I think...... I think I'm choosing Wine! My eyes kept going back to the purple, but something just told me to go for the Wine.

>_<; Thanks you guys, will post pictures when it gets here!


----------



## tiggeerrific (Jan 22, 2010)

I think the wine looks best in this pattern


----------



## sparklemotion (Jan 13, 2011)

I like the purple.


----------



## CNDudley (May 14, 2010)

Does the Oberon have the little built-in light? (I liked both colors, btw)


----------



## sebat (Nov 16, 2008)

CNDudley said:


> Does the Oberon have the little built-in light? (I liked both colors, btw)


no


----------



## Kelly (Michigan) (Dec 29, 2009)

I like the wine and please post pics.  I've always wanted to see actual pics of this cover.


----------



## Hadou (Jun 1, 2011)

Purple.


----------



## Victoria J (Jul 5, 2011)

Wine


----------



## Nebula7 (Apr 21, 2011)

Purple goes with the royal emblem.

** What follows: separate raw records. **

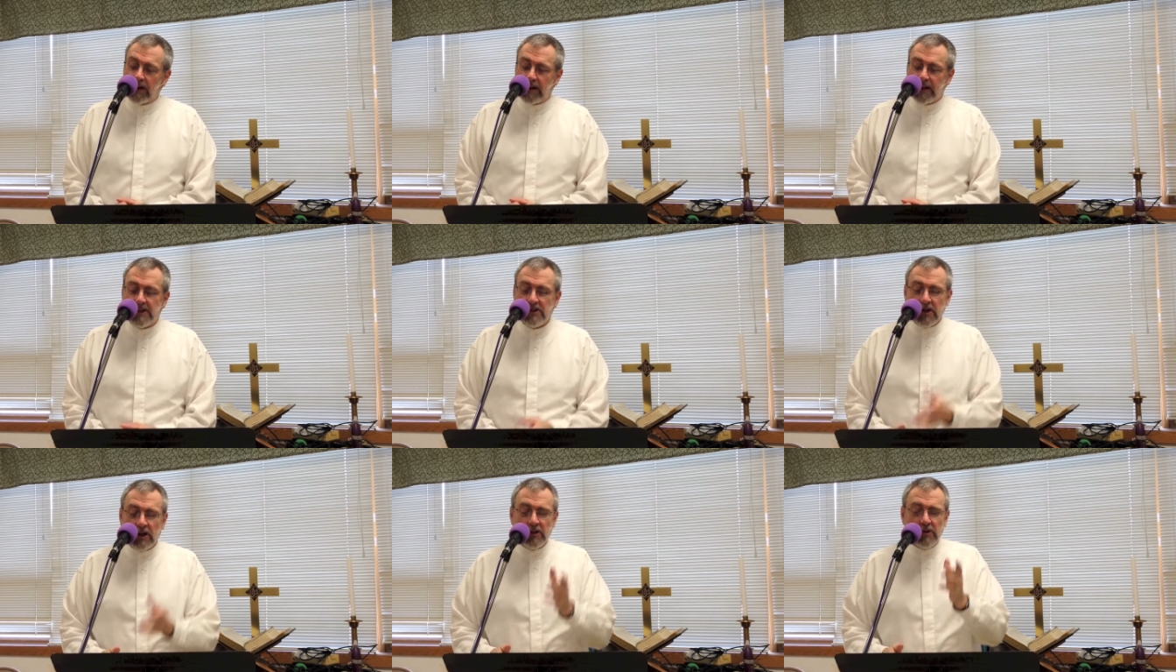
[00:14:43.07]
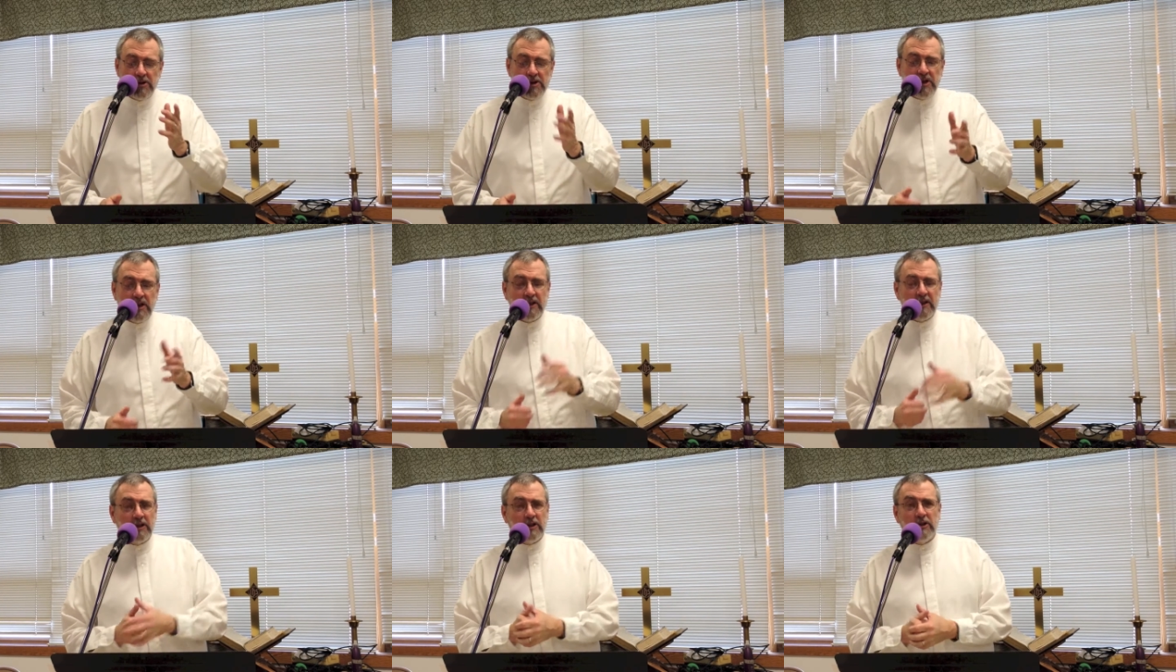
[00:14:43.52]
it's
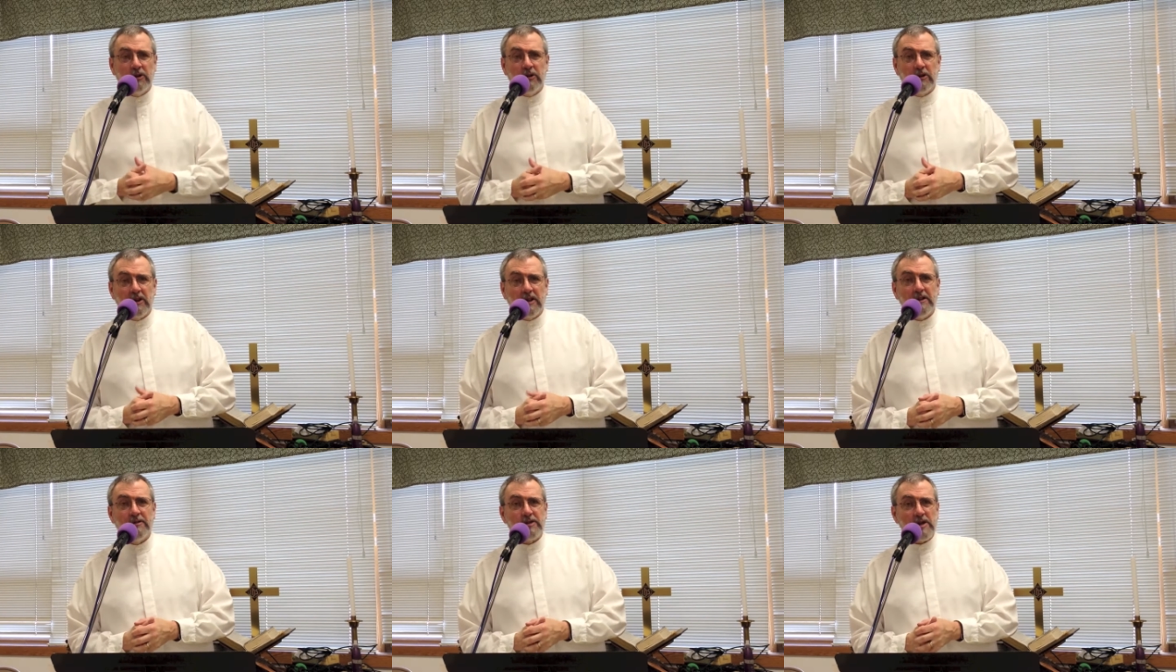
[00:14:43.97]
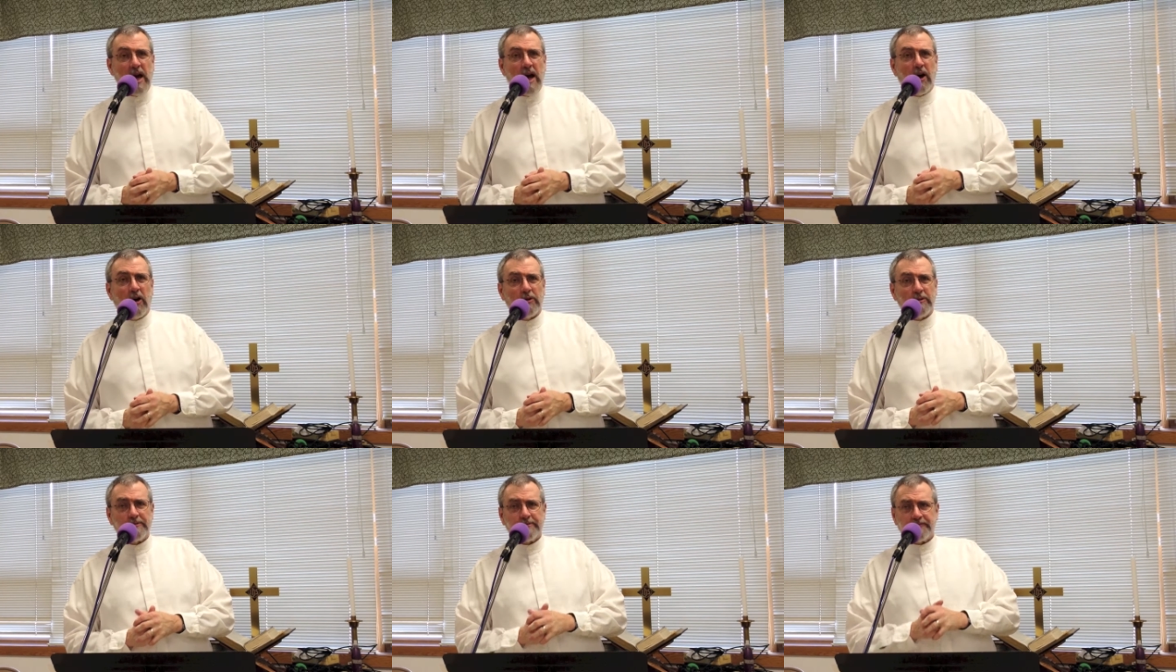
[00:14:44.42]
interesting that Luke leaves
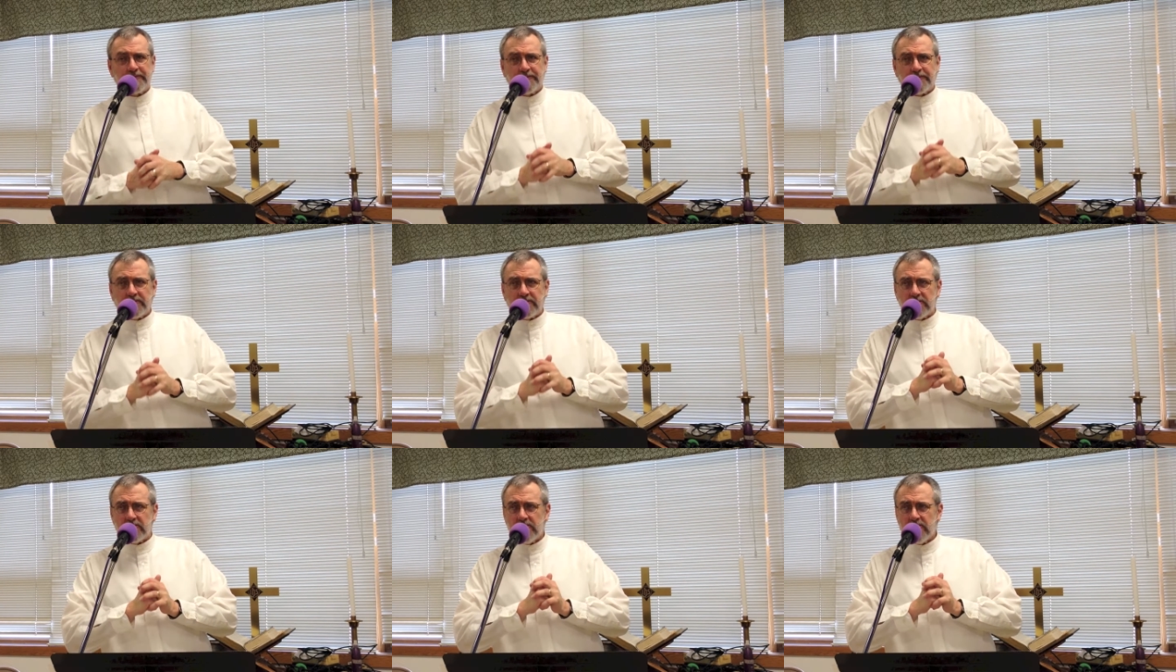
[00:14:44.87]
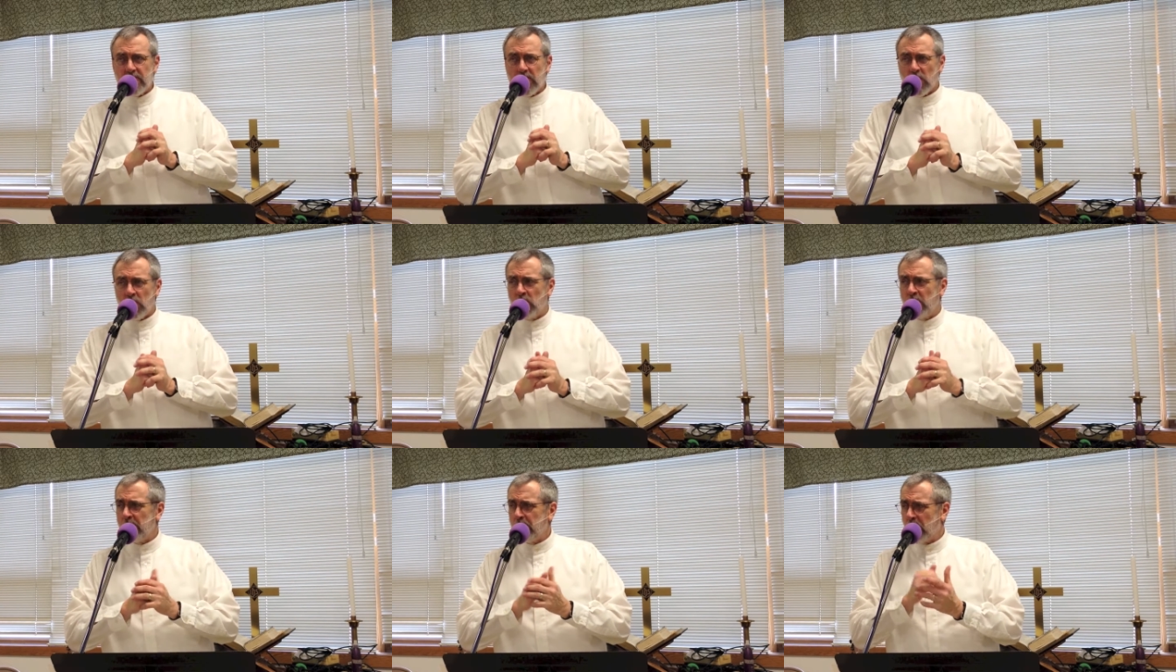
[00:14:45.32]
out
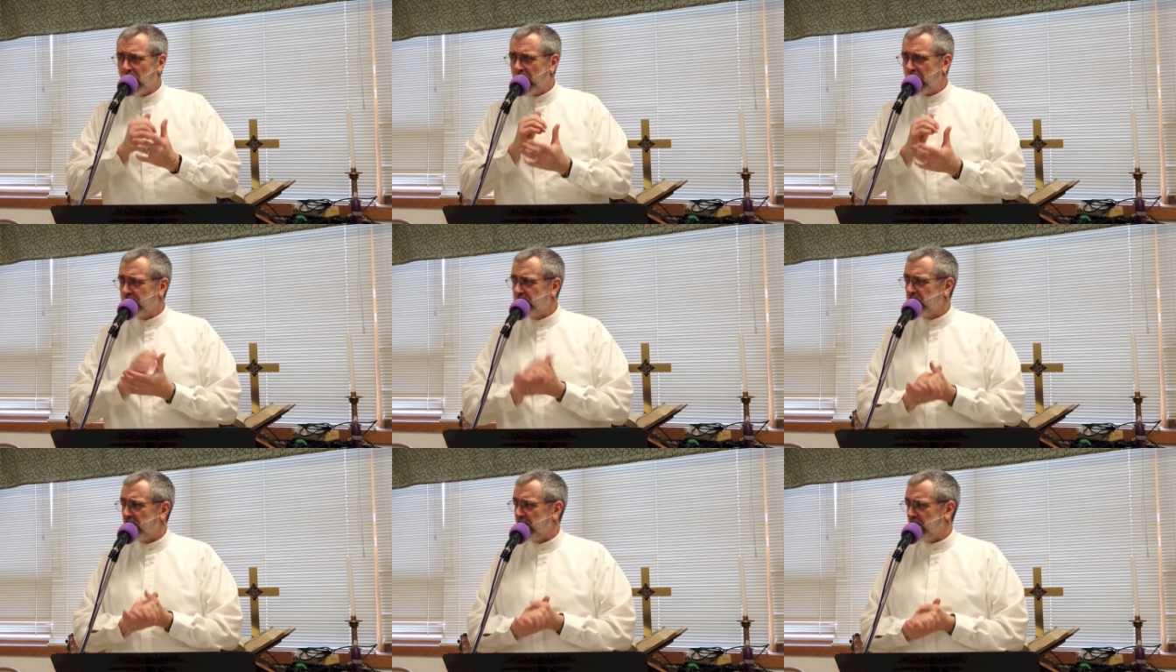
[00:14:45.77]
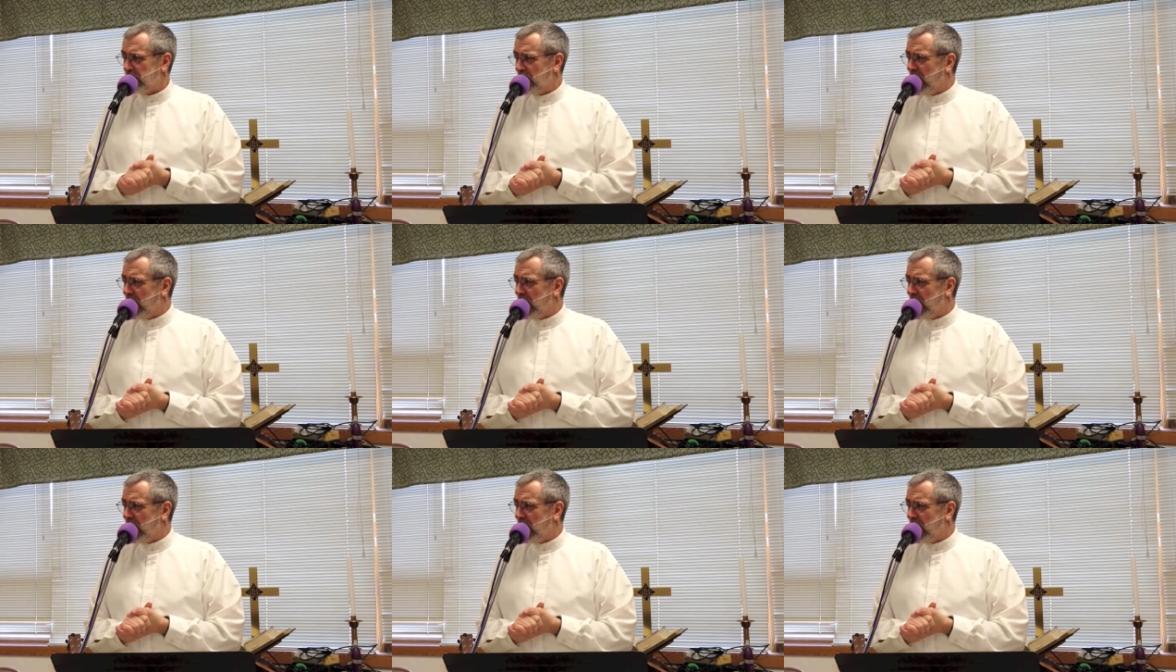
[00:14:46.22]
what Mark says.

Trust me, I'm always right on these kinds of things.


----------



## Seamonkey (Dec 2, 2008)

I'm sure you'll love the wine.  I'd go for purple.. though my current Oberon for K3 is a sky blue Hosukai Wave.  With a leaf charm, which I love.

No light.


----------



## kevin63 (Feb 10, 2009)

Purple is my favorite color -- so I'd always go with the purple when available.

The wine does look like a great color from the pictures I've seen posted here.  

I don't think you'd be unhappy with either but like I said above, purple is my favorite color so that's what I'd choose.


----------



## MamaProfCrash (Dec 16, 2008)

Wine. I have a purple case and for some reason it just does not work for me. No idea why. The wine is gorgeous and I think works better as a book cover color then purple.

My wedding colors were Purple and Sage Green so I love purple.


----------



## Varin (May 12, 2009)

Yay, got it yesterday. So gorgeous! I'd forgotten what an Oberon feels like!

I'll post a few pics as soon as I find my camera...


----------



## Kelly (Michigan) (Dec 29, 2009)

Varin said:


> Yay, got it yesterday. So gorgeous! I'd forgotten what an Oberon feels like!
> 
> I'll post a few pics as soon as I find my camera...


I'm looking forward to seeing them.


----------



## BlondeStylus (Jan 28, 2011)

I've spent 7 months, so far, trying to make a decision on what Oberon and what color.  I'm no help at all and still
trying to decide.


----------



## geoffthomas (Feb 27, 2009)

I also am wantiing to see how beautiful the wine color is, in person.


----------



## Kelly (Michigan) (Dec 29, 2009)

Varin said:


> Yay, got it yesterday. So gorgeous! I'd forgotten what an Oberon feels like!
> 
> I'll post a few pics as soon as I find my camera...


pics


----------



## hakimast (Jul 23, 2011)

I prefer the Wine-colored version.


----------



## MamaProfCrash (Dec 16, 2008)

hakimast can you fix your signature. Your books are stacked and not lined. It is massive.


----------



## hakimast (Jul 23, 2011)

Purple, of course!


----------



## Tara Maya (Nov 4, 2010)

My last one was wine, but I think my next one will be purple or sky blue.


----------